PDW Proof-of-Concept (POC) Lessons
So it came across my path to perform the very first Microsoft SQL Server 2012 Parallel Data Warehouse (PDW V2) POC in South Africa for a very large federated enterprise. I want to share the key lessons I learned from this experience with the rest of the Microsoft (MS) community, without giving away too much…
Note: This is a technical post.
Background: This is massively parallel processing (MPP)
There is a very good reason this is number 1.
Ensure, you have S.M.A.R.T. goals for the POC.
PS. Dear mister customer, remember, it is a proof-of-concept. Not proof of solution.
S – Specific:
Improve performance, is not specific. Anyone can improve performance on a customer’s code that is badly written.

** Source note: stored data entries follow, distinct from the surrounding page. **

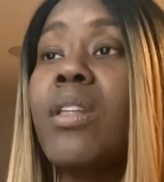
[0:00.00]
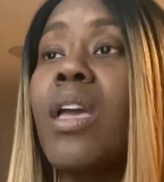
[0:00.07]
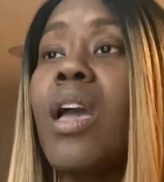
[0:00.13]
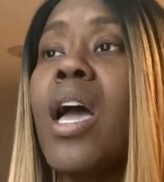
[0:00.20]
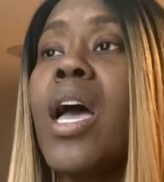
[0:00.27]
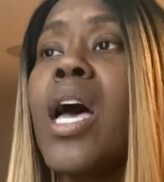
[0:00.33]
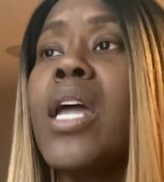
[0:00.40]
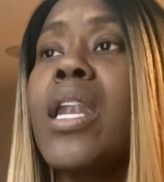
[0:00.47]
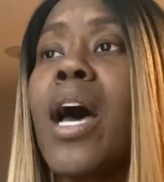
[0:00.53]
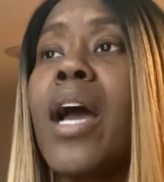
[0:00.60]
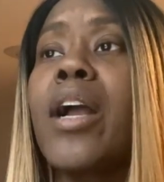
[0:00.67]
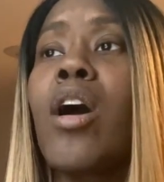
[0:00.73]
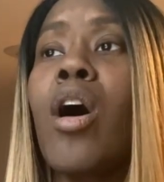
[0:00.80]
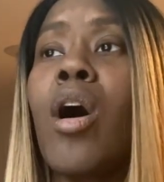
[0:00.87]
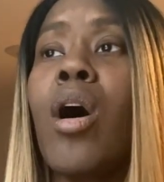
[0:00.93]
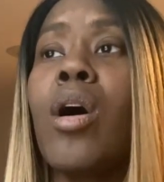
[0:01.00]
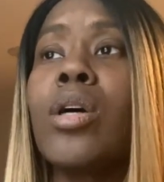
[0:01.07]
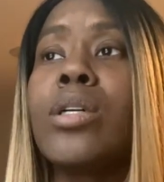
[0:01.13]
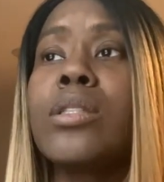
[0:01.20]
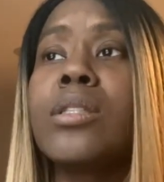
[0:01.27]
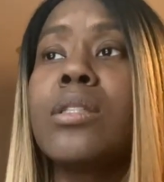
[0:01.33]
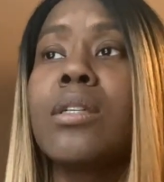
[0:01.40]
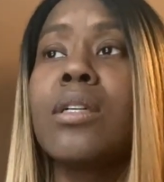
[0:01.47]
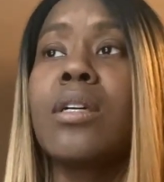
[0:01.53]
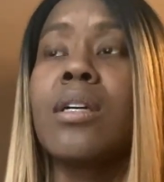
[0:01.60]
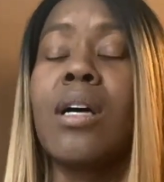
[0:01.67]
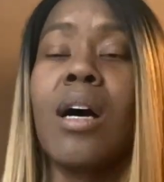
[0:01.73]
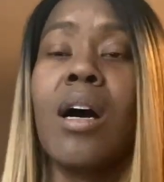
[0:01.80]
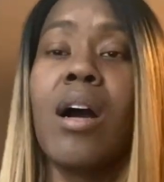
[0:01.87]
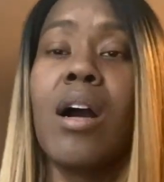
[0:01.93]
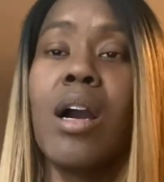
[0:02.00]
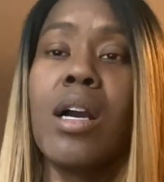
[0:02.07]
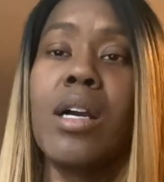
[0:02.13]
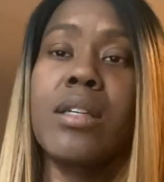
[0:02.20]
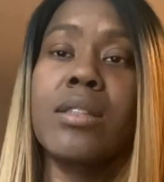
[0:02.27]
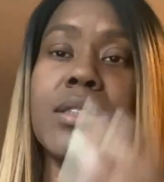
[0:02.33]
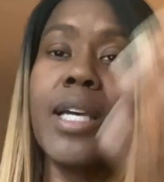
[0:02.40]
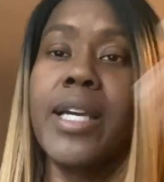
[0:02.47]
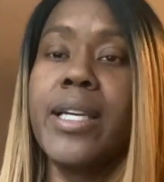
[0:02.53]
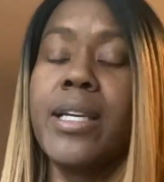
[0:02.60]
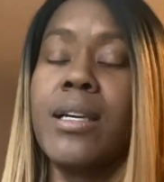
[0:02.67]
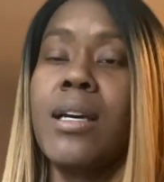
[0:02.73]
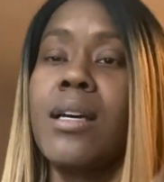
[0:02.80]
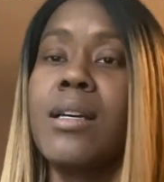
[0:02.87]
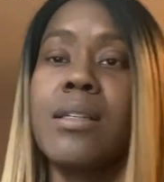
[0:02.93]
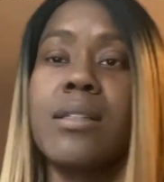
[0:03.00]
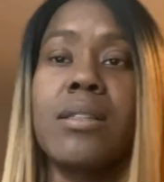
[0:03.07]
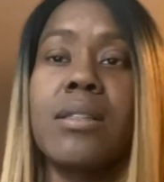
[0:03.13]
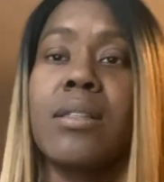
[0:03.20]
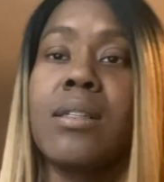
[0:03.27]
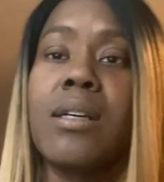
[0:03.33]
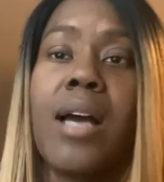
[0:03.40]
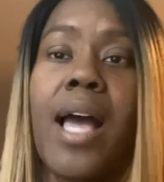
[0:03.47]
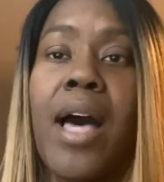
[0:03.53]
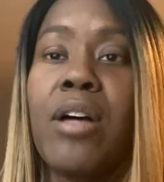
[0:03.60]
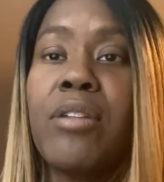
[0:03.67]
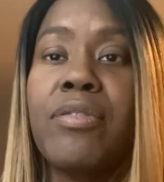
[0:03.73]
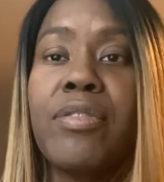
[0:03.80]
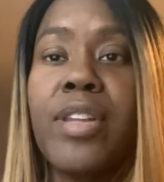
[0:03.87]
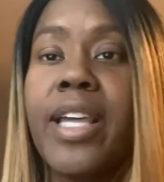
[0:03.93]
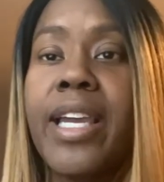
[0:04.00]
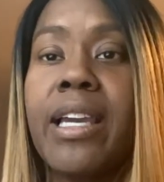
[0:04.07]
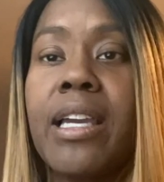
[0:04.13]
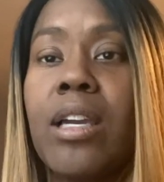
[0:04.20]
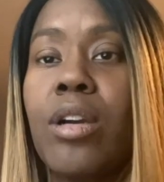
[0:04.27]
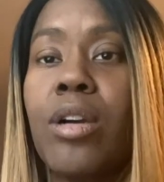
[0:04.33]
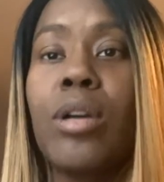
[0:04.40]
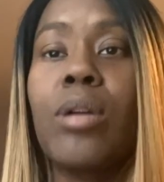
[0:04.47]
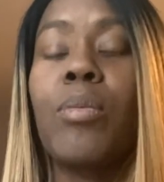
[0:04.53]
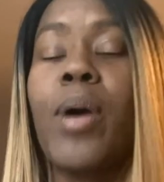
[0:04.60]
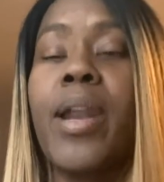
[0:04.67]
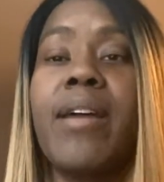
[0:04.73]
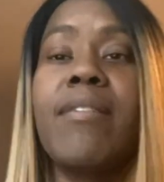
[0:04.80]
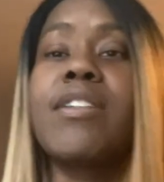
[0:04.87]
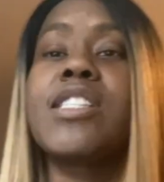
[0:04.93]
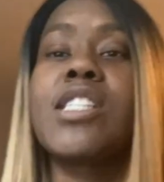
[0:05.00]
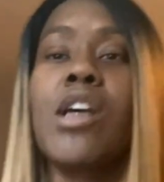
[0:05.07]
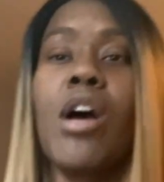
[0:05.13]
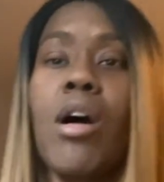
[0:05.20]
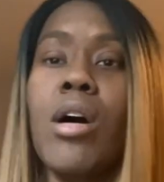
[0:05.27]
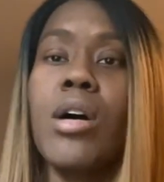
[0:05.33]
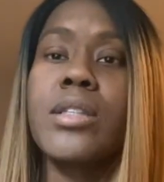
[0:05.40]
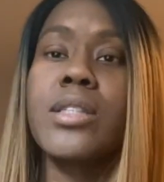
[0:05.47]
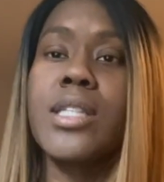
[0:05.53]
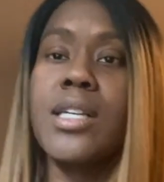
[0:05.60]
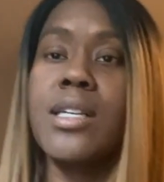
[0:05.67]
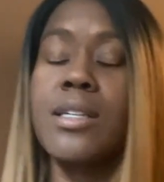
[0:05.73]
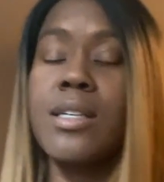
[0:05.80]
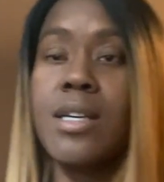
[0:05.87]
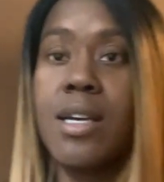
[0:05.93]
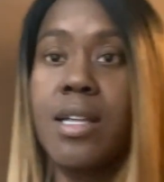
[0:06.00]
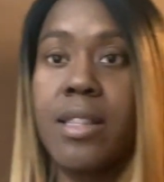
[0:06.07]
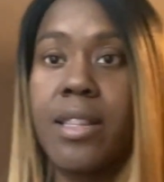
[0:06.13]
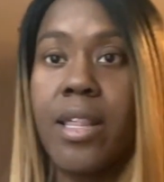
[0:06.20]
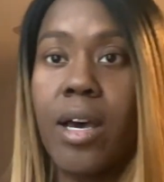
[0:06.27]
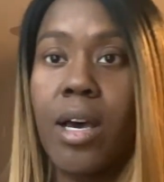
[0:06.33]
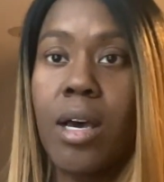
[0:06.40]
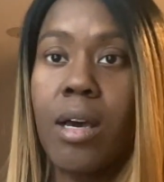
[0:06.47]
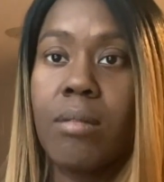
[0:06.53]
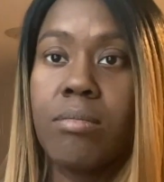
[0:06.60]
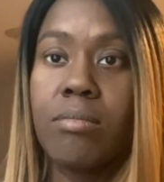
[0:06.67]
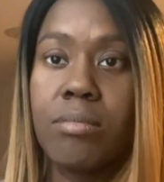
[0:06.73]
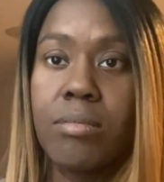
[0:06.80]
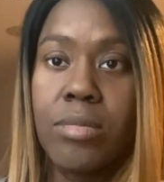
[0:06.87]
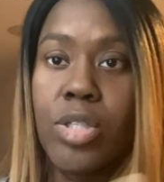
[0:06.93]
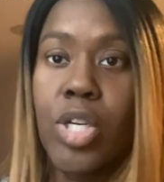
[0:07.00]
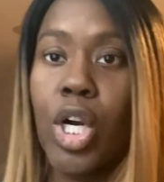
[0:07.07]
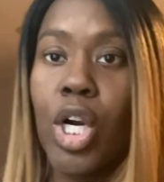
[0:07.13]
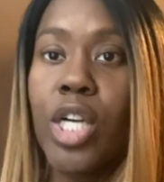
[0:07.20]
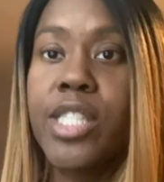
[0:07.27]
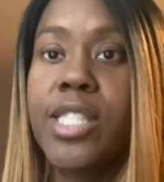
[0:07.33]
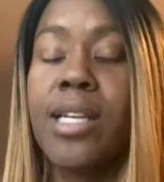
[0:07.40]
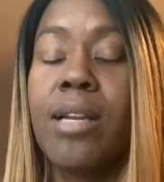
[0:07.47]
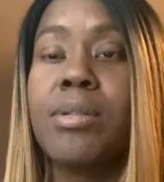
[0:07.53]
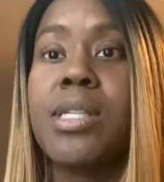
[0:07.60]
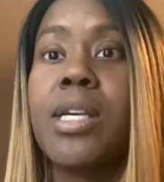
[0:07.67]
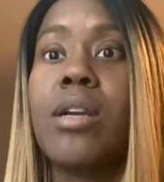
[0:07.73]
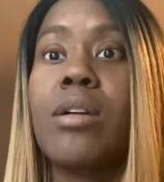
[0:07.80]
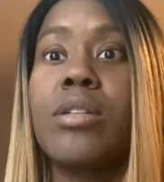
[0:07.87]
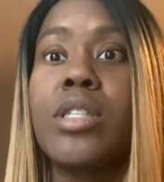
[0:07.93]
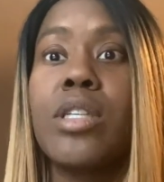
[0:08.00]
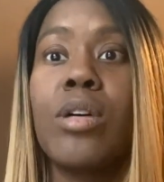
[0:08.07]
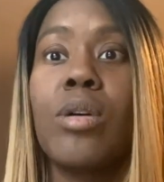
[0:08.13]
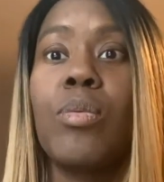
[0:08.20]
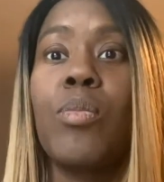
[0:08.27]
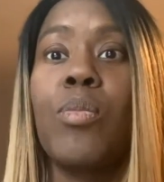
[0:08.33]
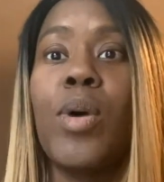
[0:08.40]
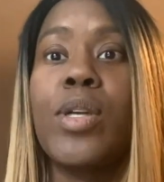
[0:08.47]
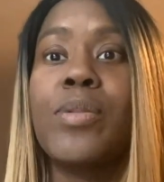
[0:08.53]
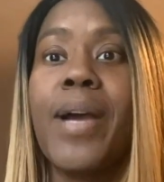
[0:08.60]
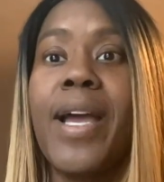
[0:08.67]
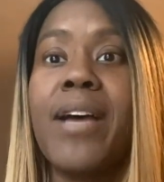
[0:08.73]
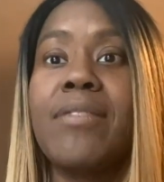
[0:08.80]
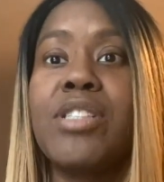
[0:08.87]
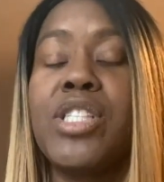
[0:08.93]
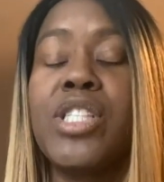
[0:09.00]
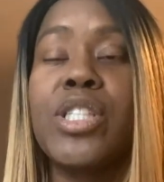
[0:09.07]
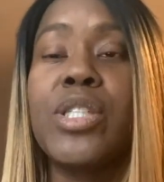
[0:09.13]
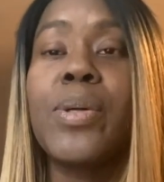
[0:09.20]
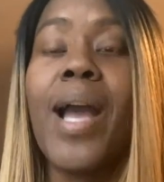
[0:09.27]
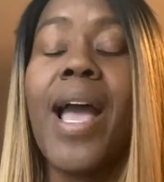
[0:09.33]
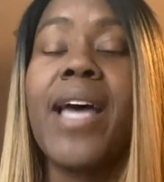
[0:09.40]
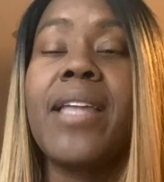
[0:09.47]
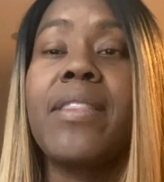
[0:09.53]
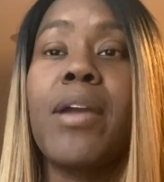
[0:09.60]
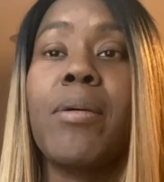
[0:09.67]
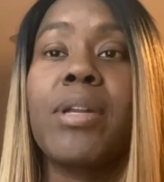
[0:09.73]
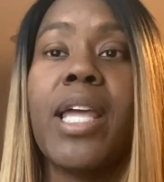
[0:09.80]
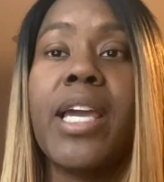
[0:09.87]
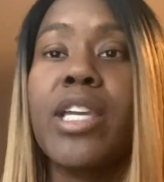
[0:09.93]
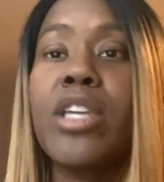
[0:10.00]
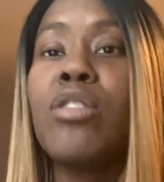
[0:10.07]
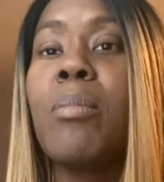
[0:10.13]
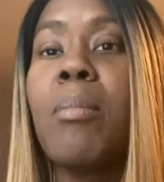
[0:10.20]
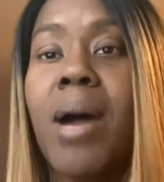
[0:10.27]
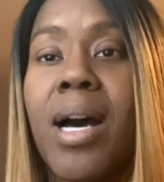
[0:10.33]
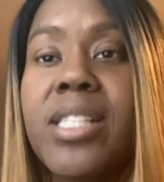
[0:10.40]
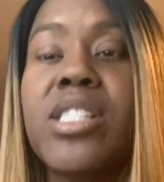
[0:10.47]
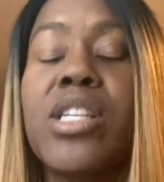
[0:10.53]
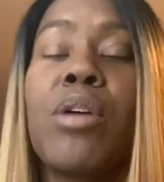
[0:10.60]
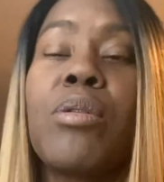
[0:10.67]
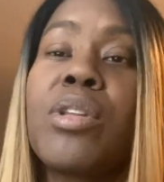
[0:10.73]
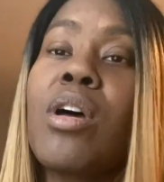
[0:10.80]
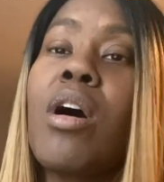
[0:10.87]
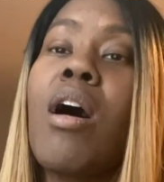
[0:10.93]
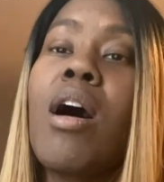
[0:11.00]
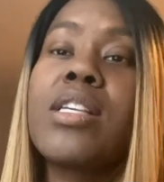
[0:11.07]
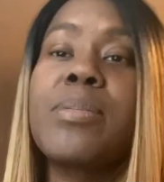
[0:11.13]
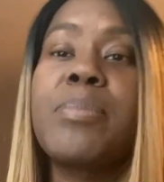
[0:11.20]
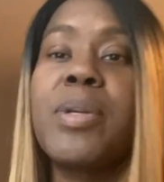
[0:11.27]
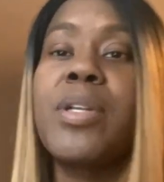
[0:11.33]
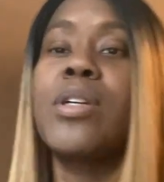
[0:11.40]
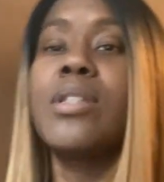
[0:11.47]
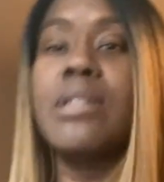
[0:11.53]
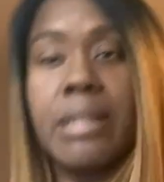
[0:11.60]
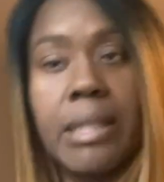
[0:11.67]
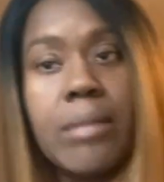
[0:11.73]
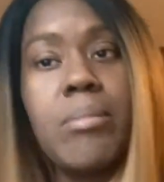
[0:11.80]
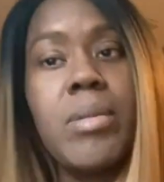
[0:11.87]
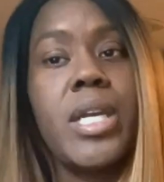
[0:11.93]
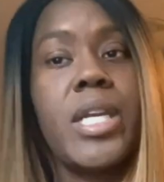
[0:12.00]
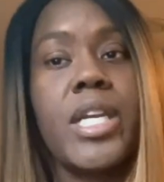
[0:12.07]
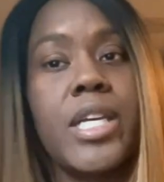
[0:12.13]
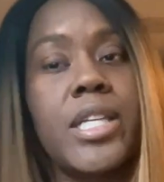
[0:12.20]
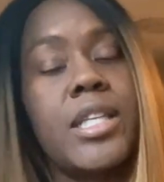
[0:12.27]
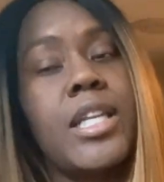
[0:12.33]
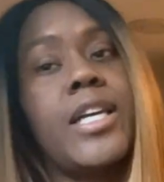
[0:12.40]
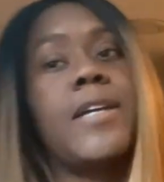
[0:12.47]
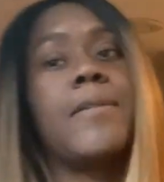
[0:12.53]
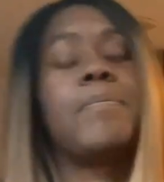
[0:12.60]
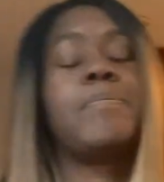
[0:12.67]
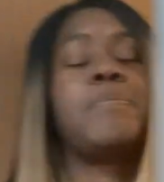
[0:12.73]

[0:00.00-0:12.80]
and I called our like health link or whatever it's called, the nurse, and I was like, you know, what do I have to do? And they were like, you must go to the hospital immediately.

Improve performance for “Query 1” by 10 times is a better example.
M – Measurable:
Following on from the above goal.
Example would be: Query 1 currently runs for 6000 seconds loading 10 Million records into the Fact table.
A – Achievable:
Yes or No. The first 2 will determine if the goal is achievable or not. If the customer expects 1000 times improvement, then it is not necessarily realistic.
10 Times is achievable and we have the potential to even improve that number.
Here it is important that you have a copy of the DML and DDL to assess the complexity involved and if the goal is achievable.
R – Realistic:
Same as above. If the goal is not realistic, it won’t be achievable either.
A realistic scope is to choose no more than 3-5 fact table for the POC. Once the scope is larger than this the time-frame gets too large for a POC. Then it is moving towards a Pilot or solution.
T – Time based:
The POC needs to be complete in 6 weeks, ending on 10 October 2013 is a good example.
If there is no time box then it is not a POC.
Ensure you have dedicated resources on the POC. A POC requires a huge amount of effort in a very short time-frame, with excellent results. Ensure that the team has a strong project manager (PM) to keep everyone honest and the progress ball rolling. The PM can also greatly assist with logistics.
Be aware that changes would be required to the ETL, including SSIS and T-SQL.
Here you will need to use the PDW Destination adapter to load data into PDW. You will need to create “PDW loading” packages to move the data from SMP to PDW. If you have large volume tables then dwloader should provide even better loading speeds. There are slight differences in performance between FASTAppend and Append.
FASTAppend is slightly faster. Both are very fast, I received at a minimum 1 Million rows insert per minute on a very wide table with mostly nvarchar data types.
Append mode will is transaction save and will load into a “temporary” table first and then move the data into the destination table.
If you have a long stored procedure with several hundred lines of code you might be required to break it into smaller CTAS pieces to gain faster load times.
Refrain from #temp tables, the JBOD has much more disks to spin the IO with.
I have found under my test conditions that doing the CTAS directly into a clustered columnstore index (CCSI) is slower than performing a double step into a Heap first then into the CCSI. On one scenario the timing was 26 minutes vs (6 + 4) 10minutes.
Don’t ask me why, it just is faster.
Provide regular feedback to the client. This not only shows progress but also raises the customer’s excitement about the PDW.
Without a on-site appliance to work on, make sure you have fast reliable VPN (internet) connectivity to the data center hosting the appliance.
You should see load time gains of at least 10x.
Query time improvements should be much more since data is stored in a CCSI structure across several nodes.